Periodic Reporting for period 3 - HyperQC (Hyper Quantum Criticality)
Reporting period: 2019-12-01 to 2021-05-31
Direct control of the dimensionality, symmetry, chemical potential and interactions in magnetic materials is achieved by a new experimental set-up combining high magnetic fields and pressures with ultra-low temperatures, which will be installed on neutron scattering instruments at the Swiss Spallation Neutron Source SINQ. Experiments on a number of magnetic model materials allow the realization and high-precision measurements of the multi-dimensional quantum critical properties of systems including magnon Bose-Einstein Condensates, spin Luttinger-liquids and renormalized-classical magnetically ordered phases, as well as of other many-body phenomena in quantum spin systems.
Experiments on the time-dependent, out-of-equilibrium properties of quantum magnets and quantum critical points are new. Ultra-short laser and X-ray pulses, e.g. from the new Swiss free electron laser SwissFEL, are able to alter and measure the lattice, spin, orbital and electronic properties of solids, which has been demonstrated in recent experiments on multiferroic materials and superconductors. The effects of such pulses on a number of well-characterized model quantum magnets are investigated with the aim of studying the time-dependent dynamics of quantum critical systems for the first time.
The results of HyperQC are relevant for our understanding of processes like sensing and switching in devices, for the exploitation of many-body quantum states in future applications as well as for our fundamental understanding and control of correlated quantum systems.
Two model materials with two-dimensional lattices of quantum spin dimers were studied. The materials cover two important limits of potential inter-layer and intra-layer frustration and quantum critical points that are reached by the application of very strong magnetic fields beyond 20 T. We were able to clarify the nature of dimensional reduction at quantum critical points and of field-induced order of the Bose-Einstein Condensate universality class for the pure case and that with modulated inter-layer stacking. For the former large-single crystals of a historic material, the ancient pigment Han purple, was synthesized and grown as large high-quality single crystals in the lab.
Quantum criticality was explored in a material, which for the first time shows a spin-orbital singlet ground-state and an excitation gap to spin-orbital triplets. This scenario is of special interest because the control of spin-orbit coupling would allow simultaneous criticality of spin and orbital degrees of freedom.
Combined studies in high magnetic fields and at high pressures at ultra-low temperatures became possible at the very end of the project, when a pioneering superconducting-magnet dilution system was commissioned. New high-pressure cells and a controlled helium compressor system are used to simultaneously apply hydrostatic pressure to quantum materials. The instrument offers a world-wide unique range of magnetic field and pressure at ultra-low temperatures.

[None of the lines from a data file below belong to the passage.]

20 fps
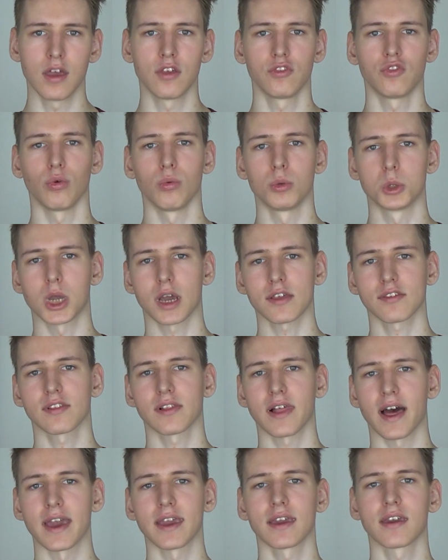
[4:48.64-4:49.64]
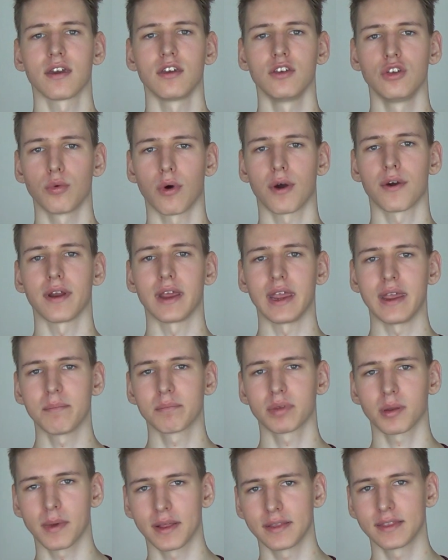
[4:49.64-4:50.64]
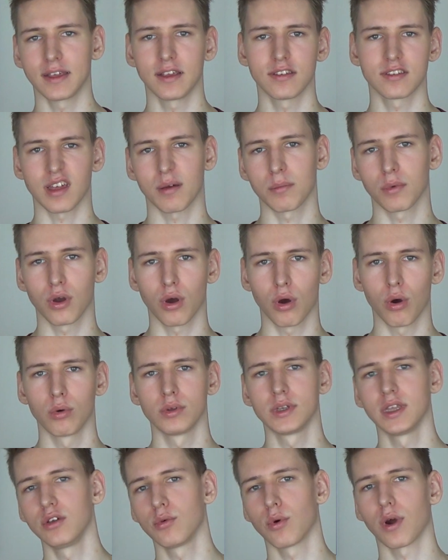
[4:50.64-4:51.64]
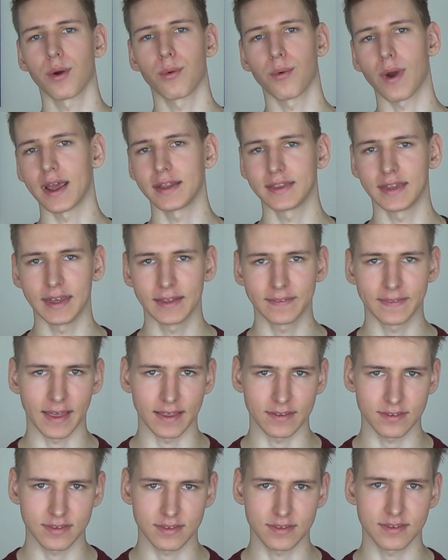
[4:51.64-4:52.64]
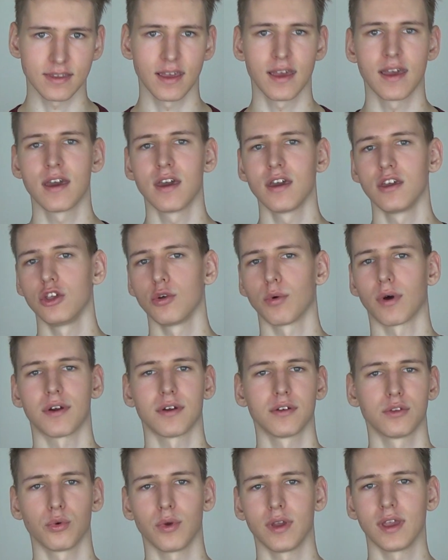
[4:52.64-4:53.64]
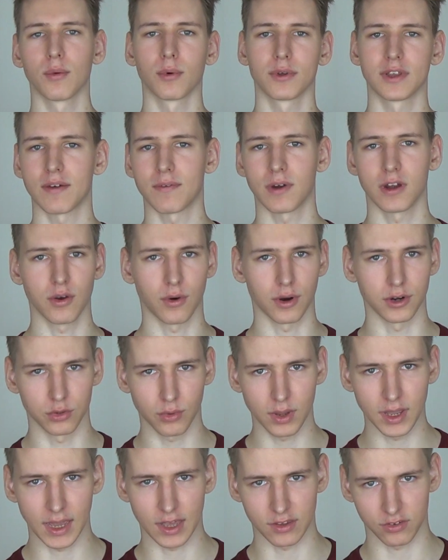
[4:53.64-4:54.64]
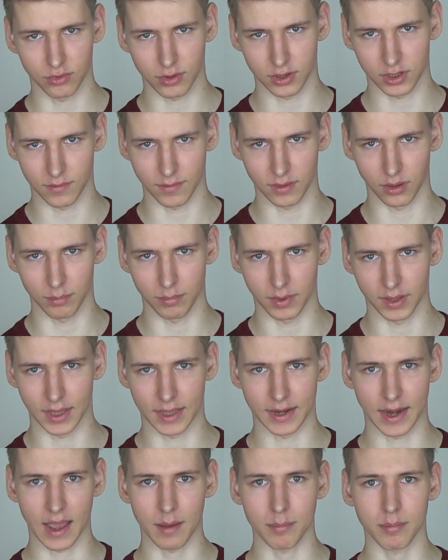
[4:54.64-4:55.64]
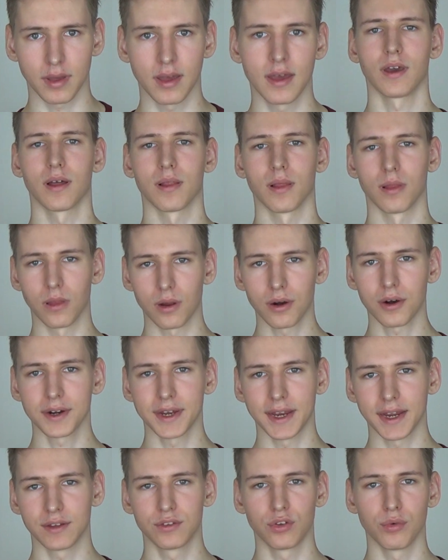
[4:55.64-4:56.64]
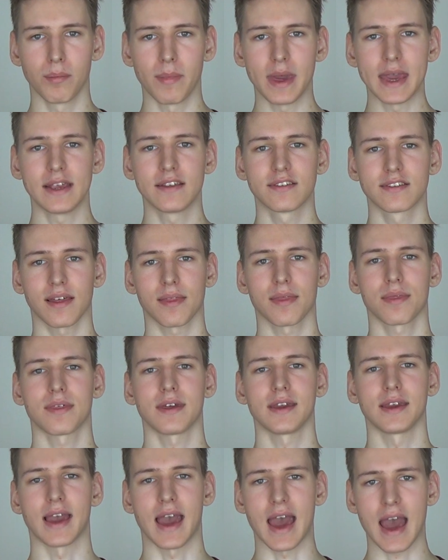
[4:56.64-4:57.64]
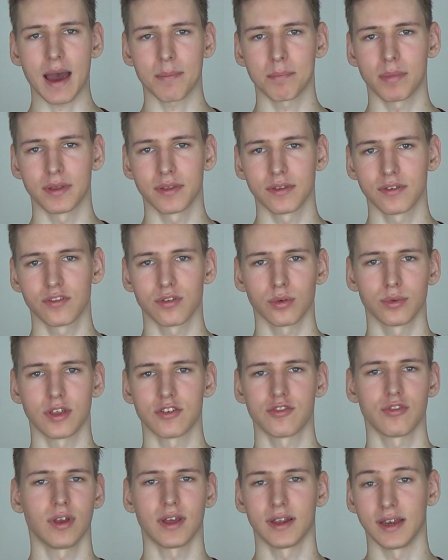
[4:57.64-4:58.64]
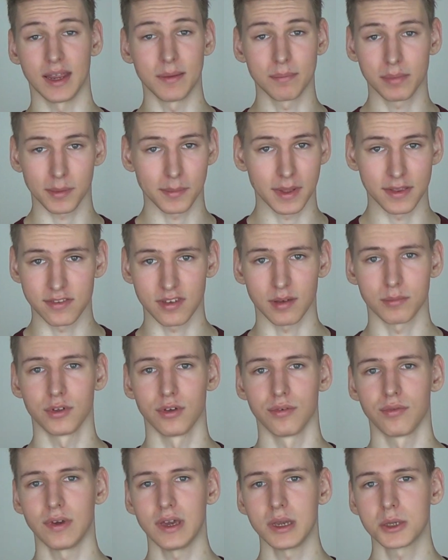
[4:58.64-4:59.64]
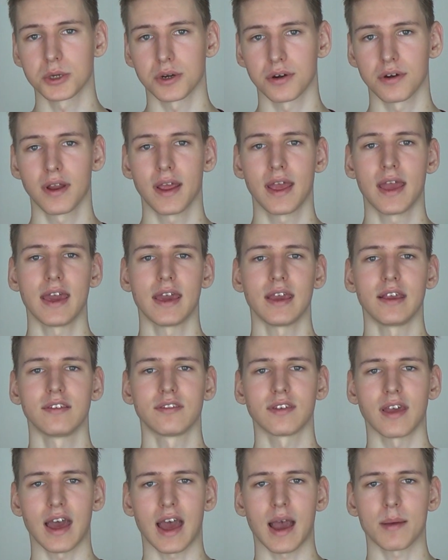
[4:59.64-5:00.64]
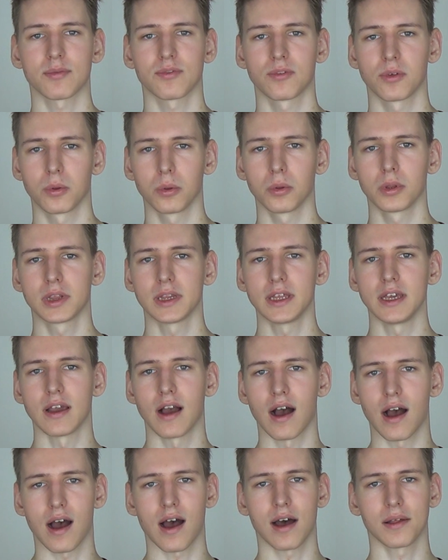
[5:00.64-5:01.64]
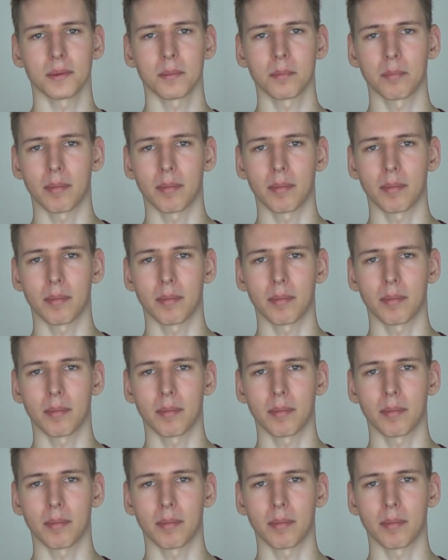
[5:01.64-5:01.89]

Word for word: So just like you are implementing some code, you are writing tests, you are doing whatever you are doing as you are developing an app, learning to make something happen so that you can implement some new feature is absolutely on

First studies of out-of-equilibrium quantum criticality in quantum magnets addressed fundamental questions concerning dynamic control of the superexchange parameters via strong pumping of phonon modes in the THz and IR range. Spin chains, two- and three-dimensional quantum dimer systems were investigated theoretically by ab-initio calculations and experimentally by pump-probe laser spectroscopy. For the latter a special laser setup generating ultra-short, ultra-intense pulses with tunable energies in the THz range was developed and exploited to study materials with Shastry-Sutherland and alternating chain dimer lattices under out-of-equilibrium conditions and on ultra-short timescale. The first out-of-equilibrium population of magnon modes in a gapped quantum magnet was observed via a new non-linear magnetophononic mechanism. The latter can be explored for many other materials and offers an new approach for coherent control of quantum matter on an ultra-short timescale.
The ground-breaking results of the project were presented at major international conferences and workshops and at seminars and colloquia at a large number of universities in Europe, in the US and in Asia by the PI and all project collaborators. The results were published in leading peer-reviewed journals e.g. in Physical Review Letters, Applied Physics Letters and Nature Physics. One of the stories was on the cover of one of these journals and another was covered by a press release and on social media.
Important achievements of the project in instrumentation and methods development (e.g. ultra-short and -intense THz laser pulses) will have an immediate impact beyond the scope of HyperQC and serve the wider physics, chemistry and material science community.
Dynamic control of superexchange parameters and selection rules by pumping of phonon modes has revealed new mechanisms for phonon-magnon conversion in systems with flat magnon bands. The non-linear magnetophononic mechanism or “magnetophononics” is completely new and allows – beyond investigation of ultra-fast phenomena in quantum magnetism – the dynamic coherent population of a critical density of magnetic quasi-particles, which for the equilibrium case has led to the first observation of Bose-Einstein Condensation in a condensed matter system. This dynamic coherent control can be applied to a large number of very interesting scenarios and materials, including systems with electro-magnons and spin-Peierls transitions.